(Dataset entries)
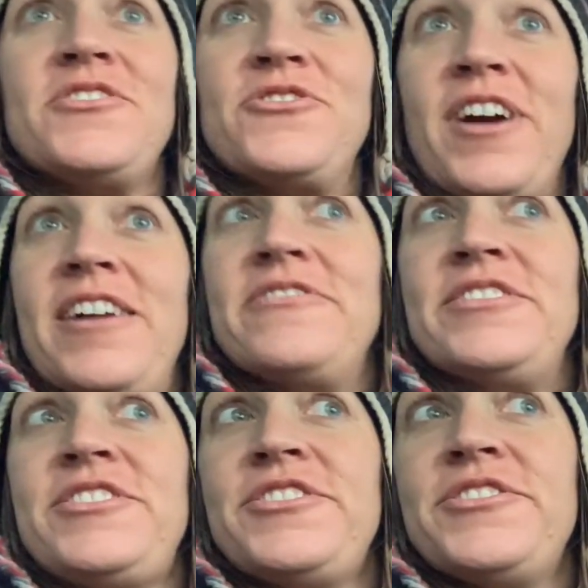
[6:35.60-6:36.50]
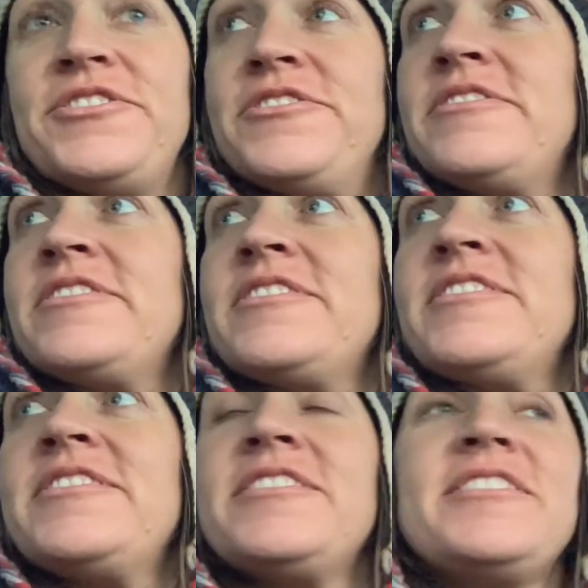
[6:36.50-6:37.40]
driving to
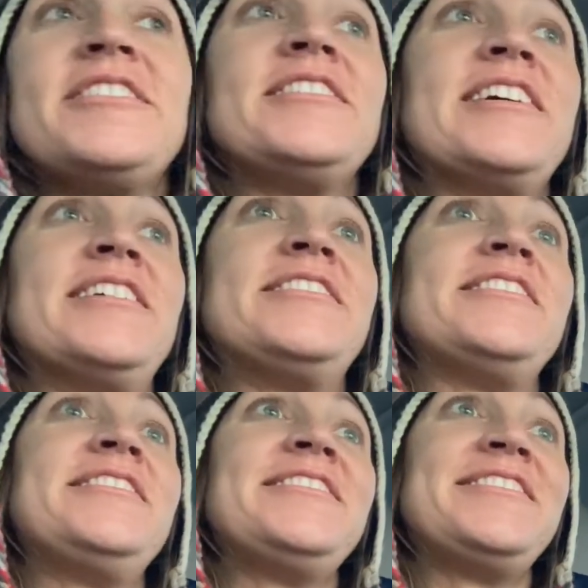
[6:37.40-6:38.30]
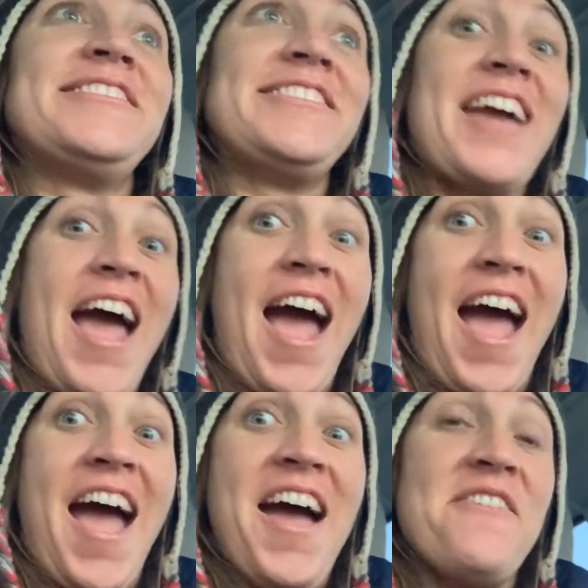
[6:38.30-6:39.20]
Lansing
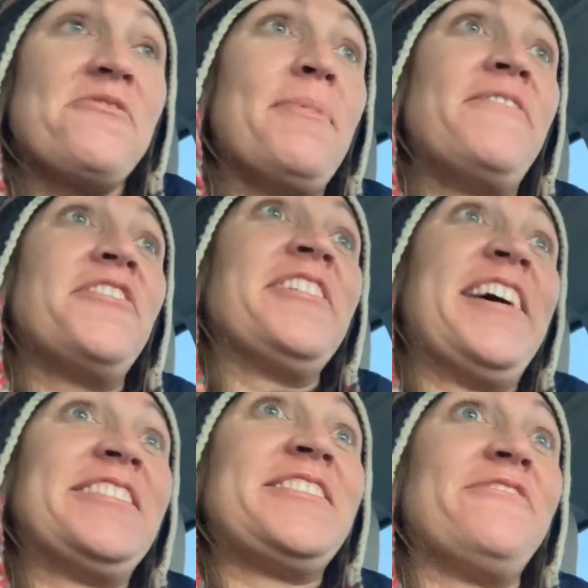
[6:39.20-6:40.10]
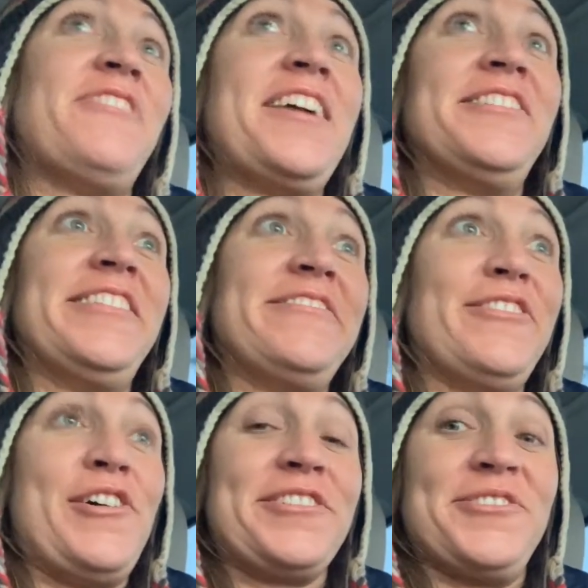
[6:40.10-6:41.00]
for my very last final of
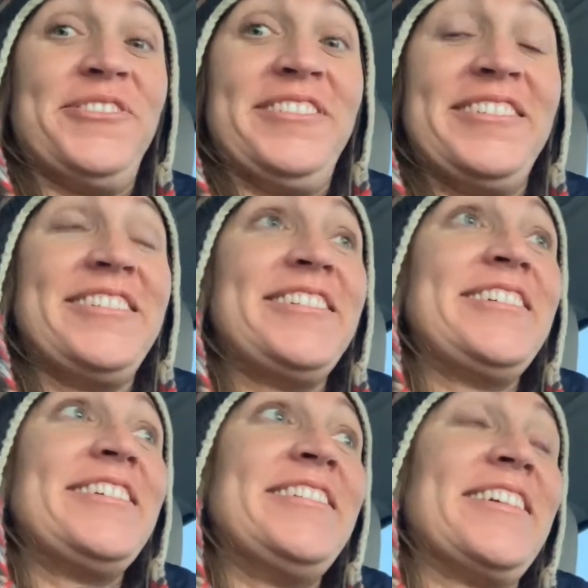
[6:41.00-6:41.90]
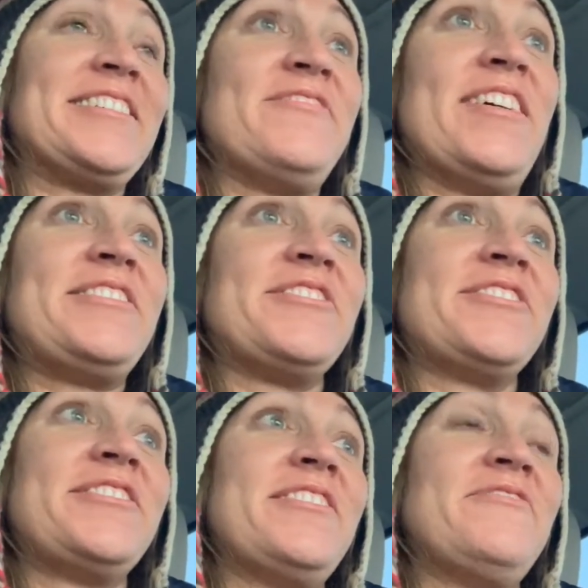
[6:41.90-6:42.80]
law school. Next
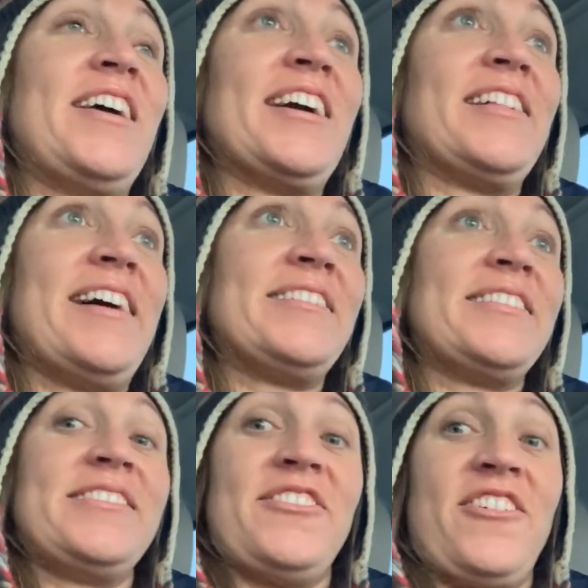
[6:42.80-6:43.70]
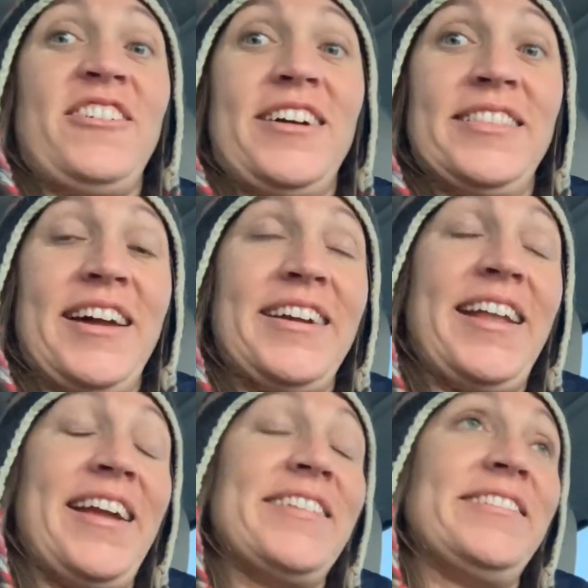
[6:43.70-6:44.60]
semester, my classes are all online
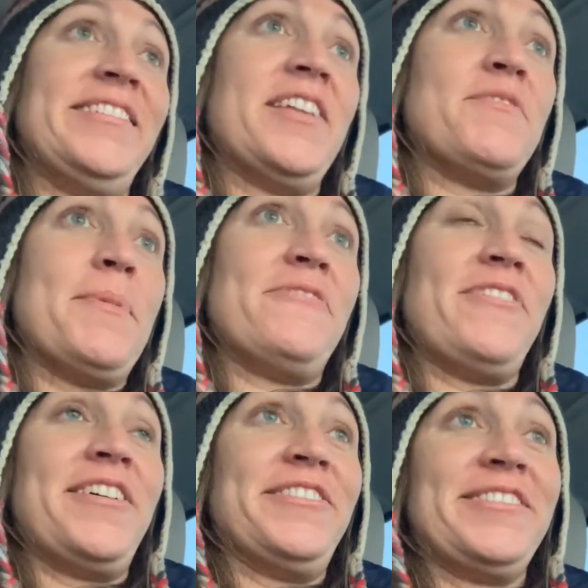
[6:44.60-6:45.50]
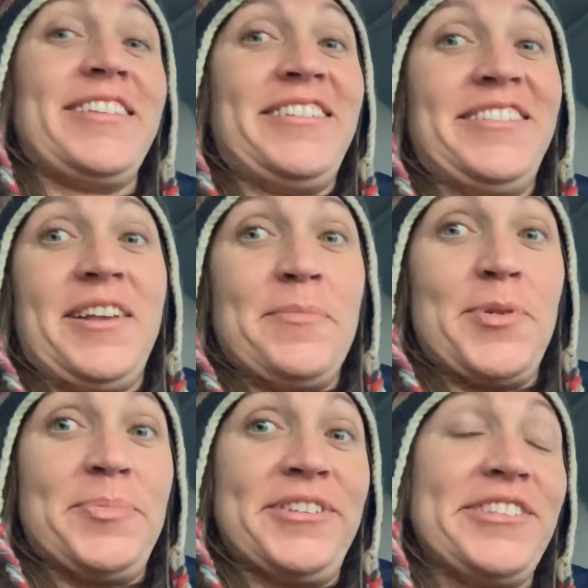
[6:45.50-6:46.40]
and none of them have finals. I did that on
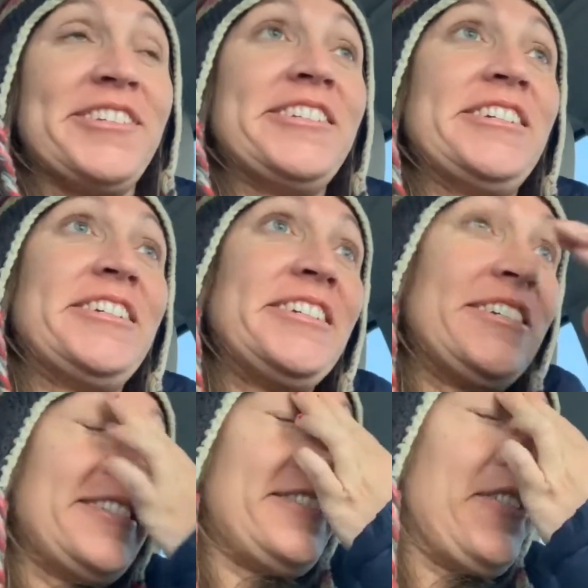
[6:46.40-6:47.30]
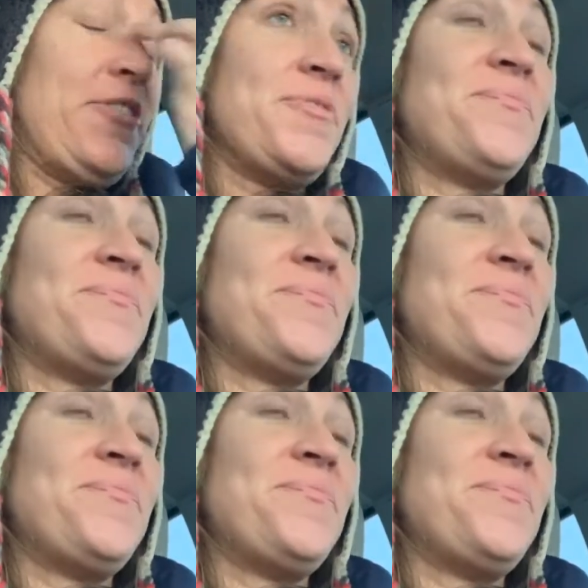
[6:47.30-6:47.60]
purpose. So,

#### TASK PROMPT
Above are the records; reproduce them exactly and leave out the pictures.

#### SOLUTION
[6:35.60-6:36.50]
[6:36.50-6:37.40]
driving to
[6:37.40-6:38.30]
[6:38.30-6:39.20]
Lansing
[6:39.20-6:40.10]
[6:40.10-6:41.00]
for my very last final of
[6:41.00-6:41.90]
[6:41.90-6:42.80]
law school. Next
[6:42.80-6:43.70]
[6:43.70-6:44.60]
semester, my classes are all online
[6:44.60-6:45.50]
[6:45.50-6:46.40]
and none of them have finals. I did that on
[6:46.40-6:47.30]
[6:47.30-6:47.60]
purpose. So,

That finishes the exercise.